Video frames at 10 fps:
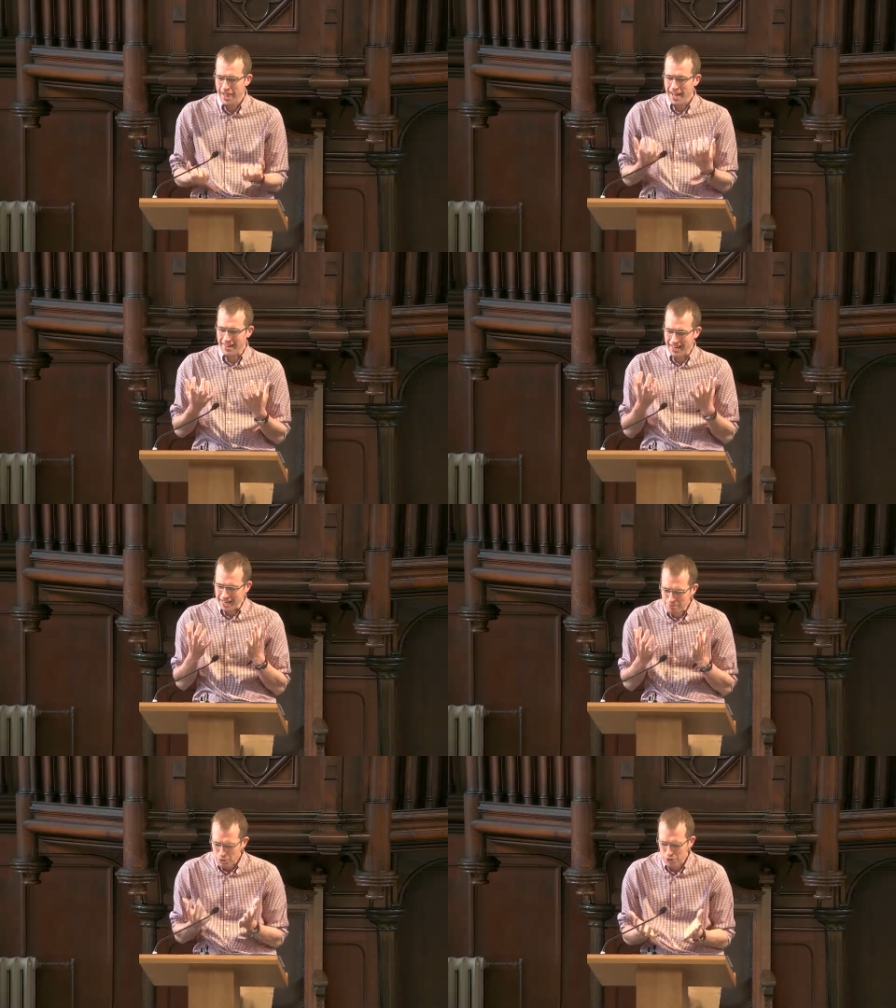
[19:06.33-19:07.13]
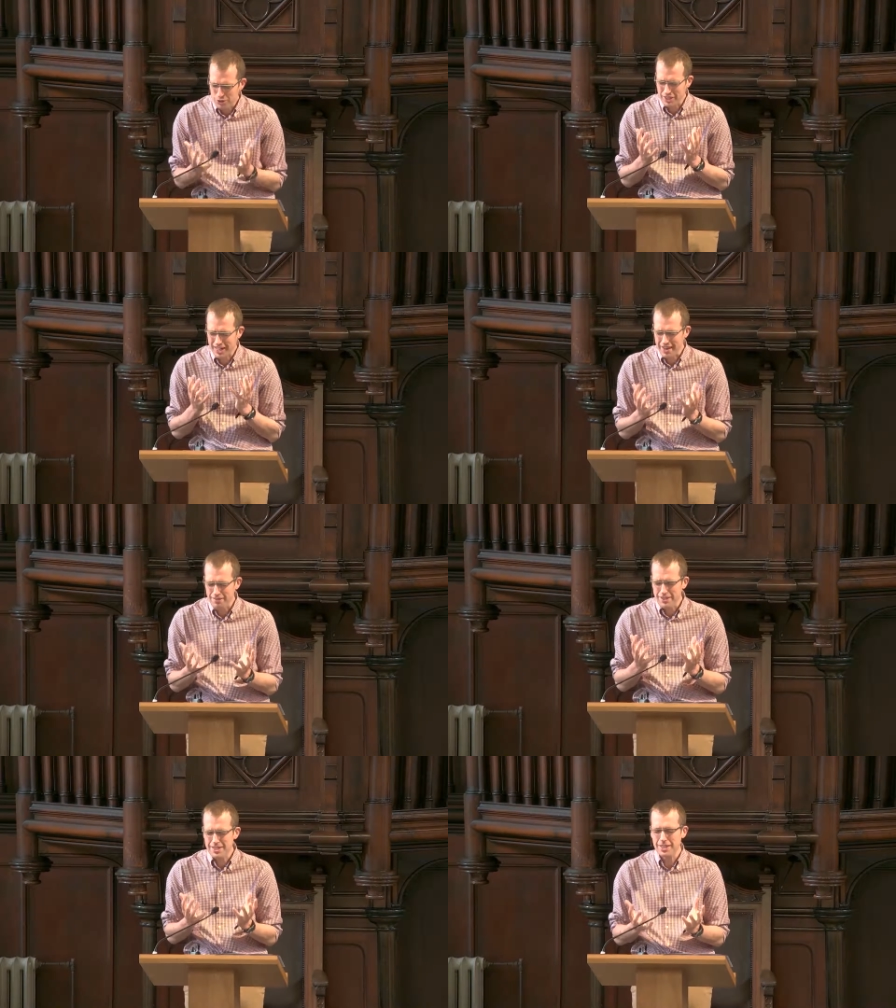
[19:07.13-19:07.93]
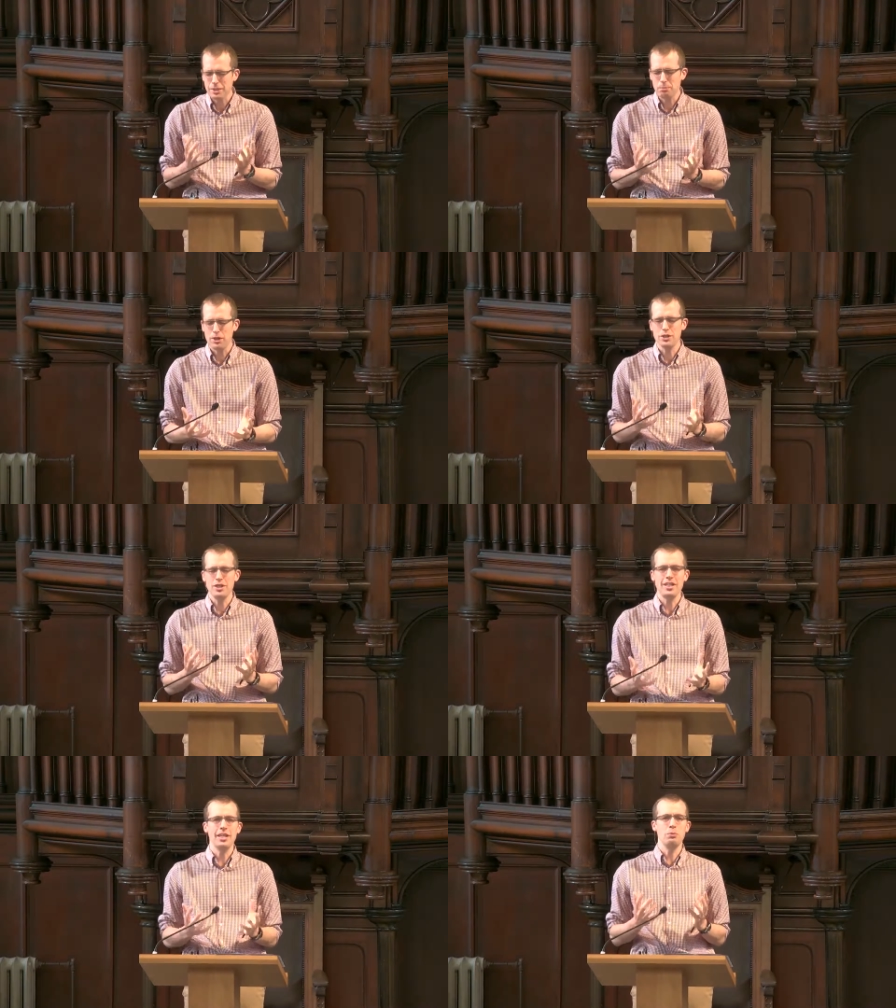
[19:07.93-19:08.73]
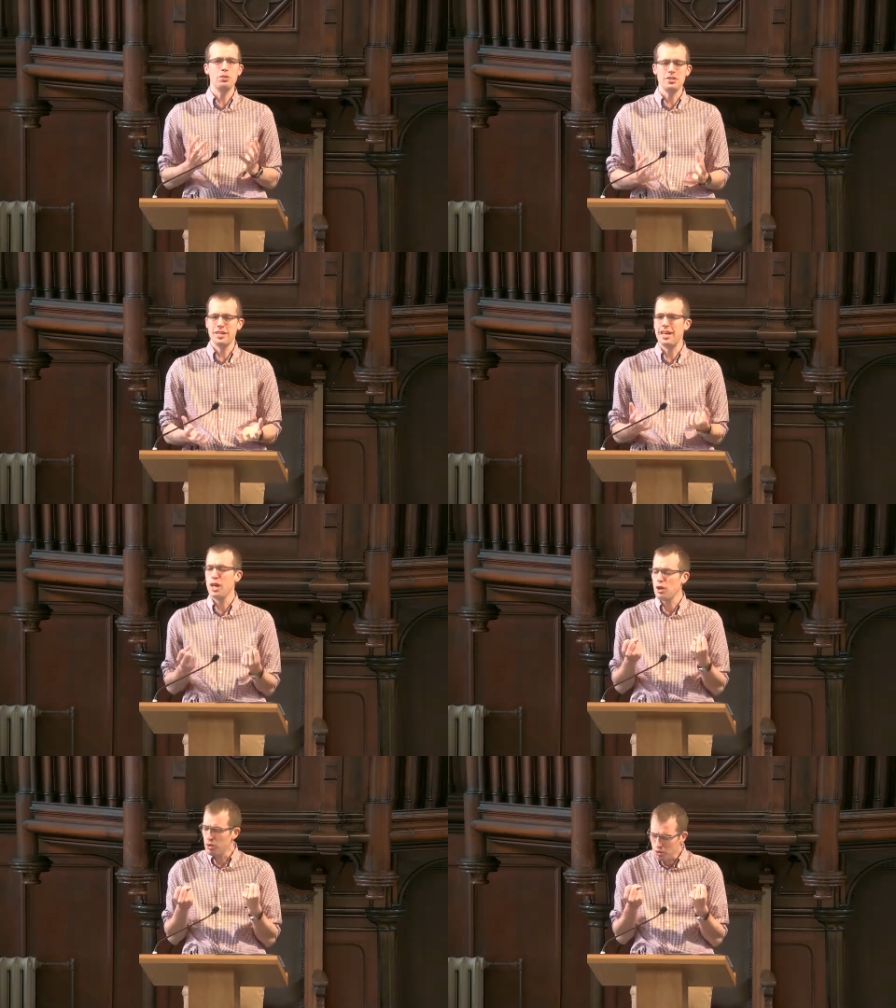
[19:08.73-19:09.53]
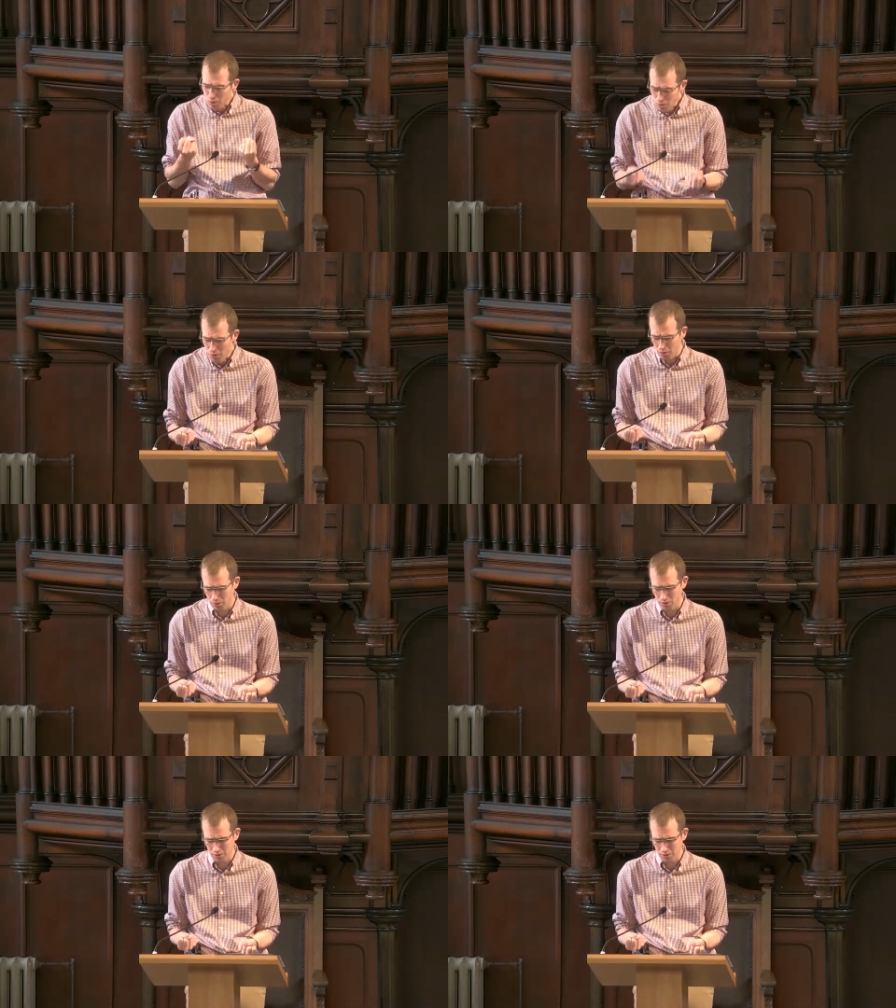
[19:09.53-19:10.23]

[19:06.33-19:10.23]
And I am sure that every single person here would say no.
########################################
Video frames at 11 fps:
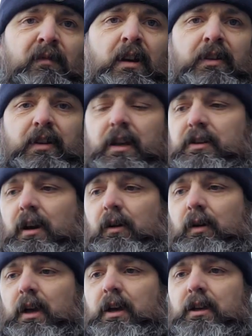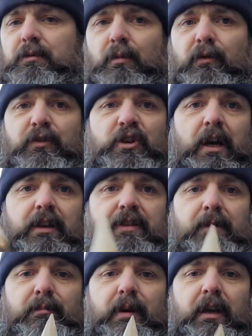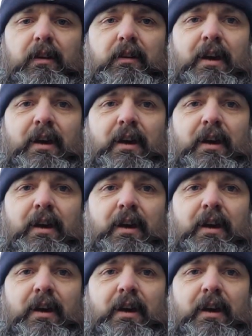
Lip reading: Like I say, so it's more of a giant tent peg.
########################################
Could you report all lines of the listing that hold "Video"?

Video frames at 10 fps:
Video frames at 11 fps:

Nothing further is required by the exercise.